# Exercise instructions
An exact transcription of every entry is required. Images are not part of it.

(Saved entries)
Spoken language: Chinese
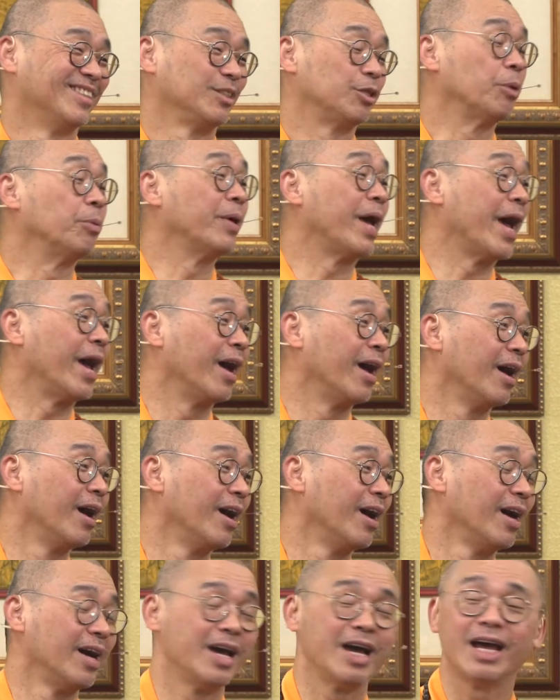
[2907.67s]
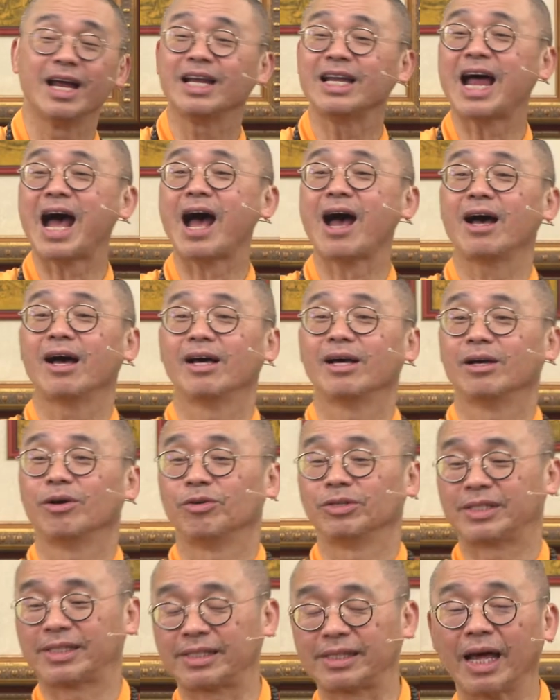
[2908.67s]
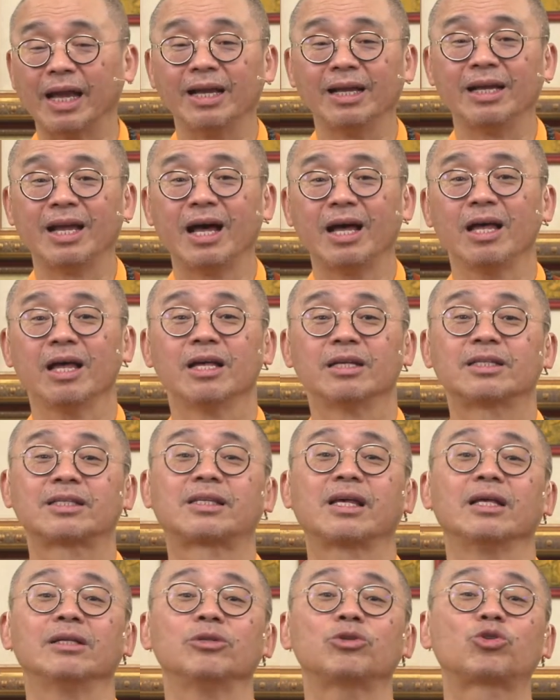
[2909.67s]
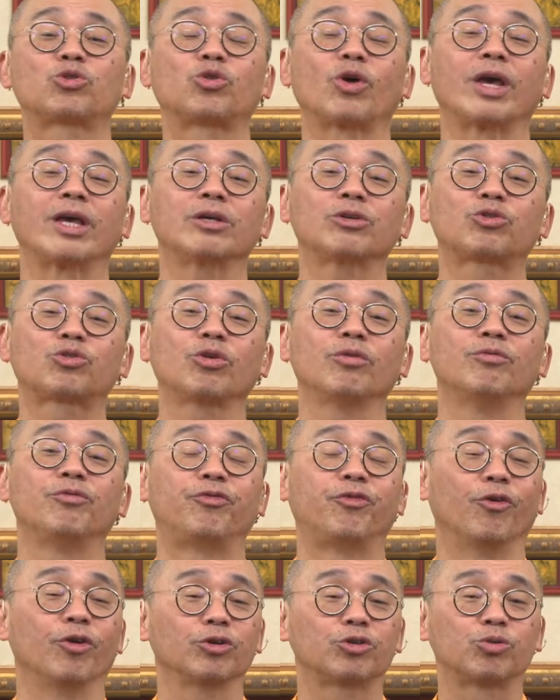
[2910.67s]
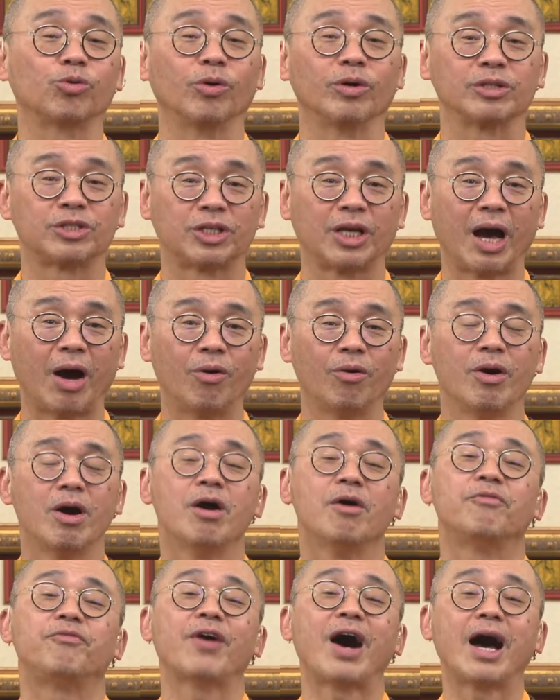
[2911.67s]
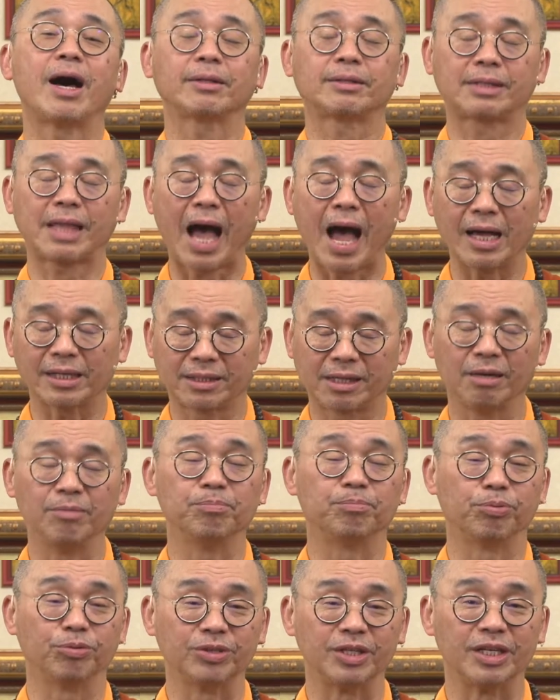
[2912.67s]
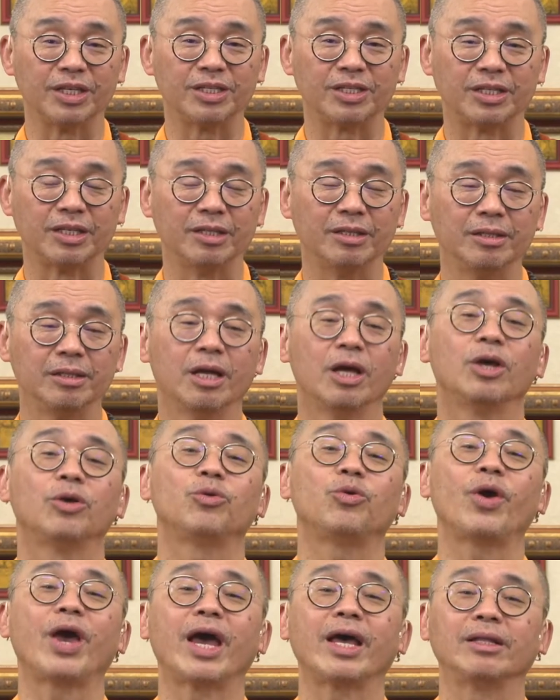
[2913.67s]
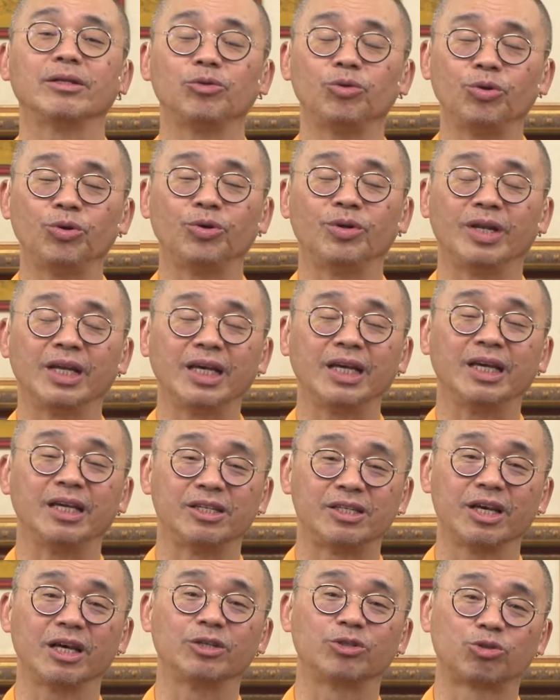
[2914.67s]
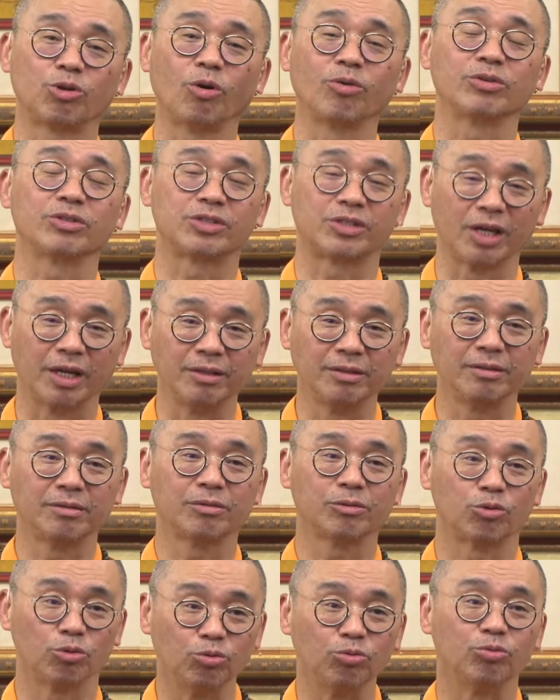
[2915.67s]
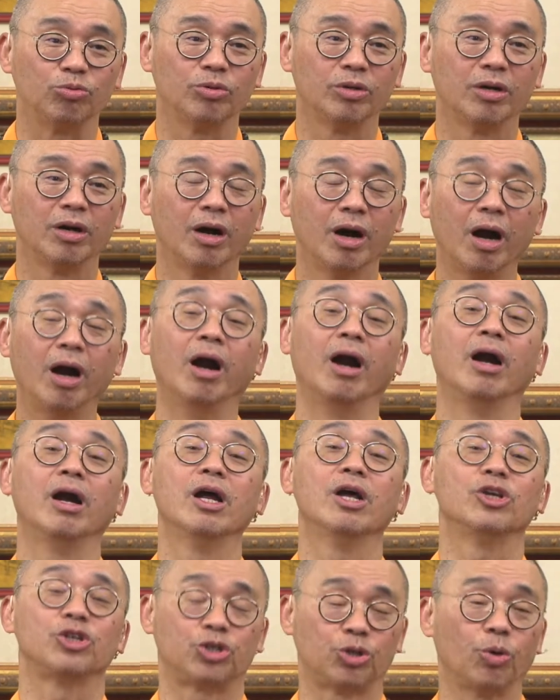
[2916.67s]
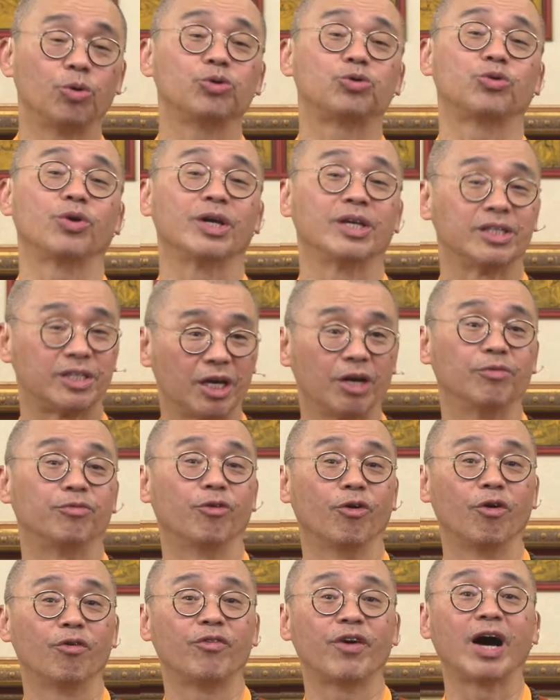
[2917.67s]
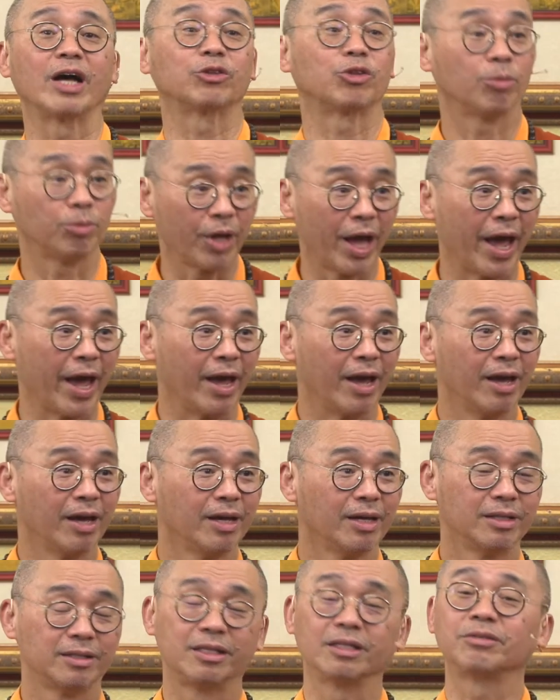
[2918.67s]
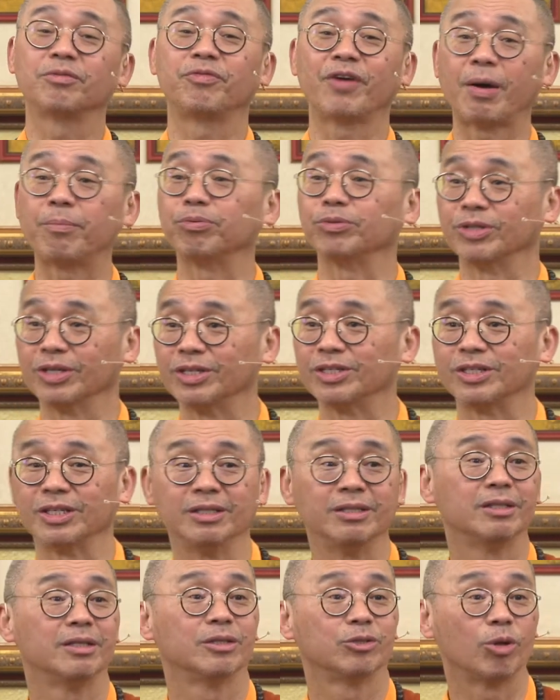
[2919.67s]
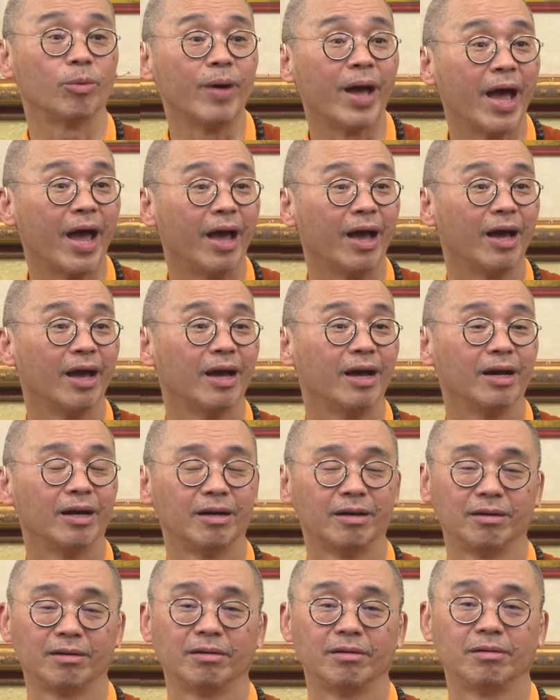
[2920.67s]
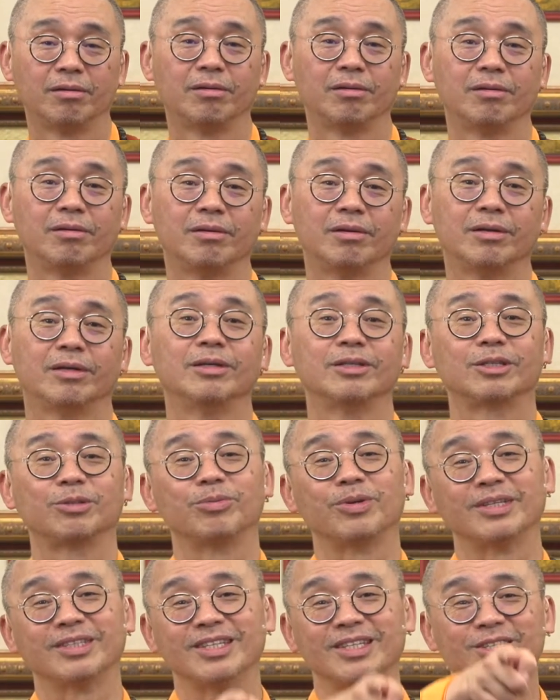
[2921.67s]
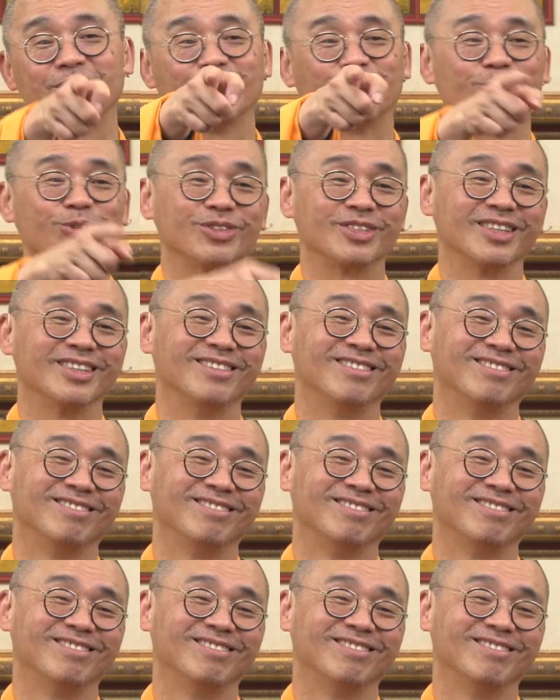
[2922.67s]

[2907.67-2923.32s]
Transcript: 对不对？那身呢？身随顺佛所教，发大乘菩提心，愿欲利一切众生故而修学一切佛法，对不对？这是发菩提心，对不对？是不是也是一切众生？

# Task answer
Spoken language: Chinese
[2907.67s]
[2908.67s]
[2909.67s]
[2910.67s]
[2911.67s]
[2912.67s]
[2913.67s]
[2914.67s]
[2915.67s]
[2916.67s]
[2917.67s]
[2918.67s]
[2919.67s]
[2920.67s]
[2921.67s]
[2922.67s]

[2907.67-2923.32s]
Transcript: 对不对？那身呢？身随顺佛所教，发大乘菩提心，愿欲利一切众生故而修学一切佛法，对不对？这是发菩提心，对不对？是不是也是一切众生？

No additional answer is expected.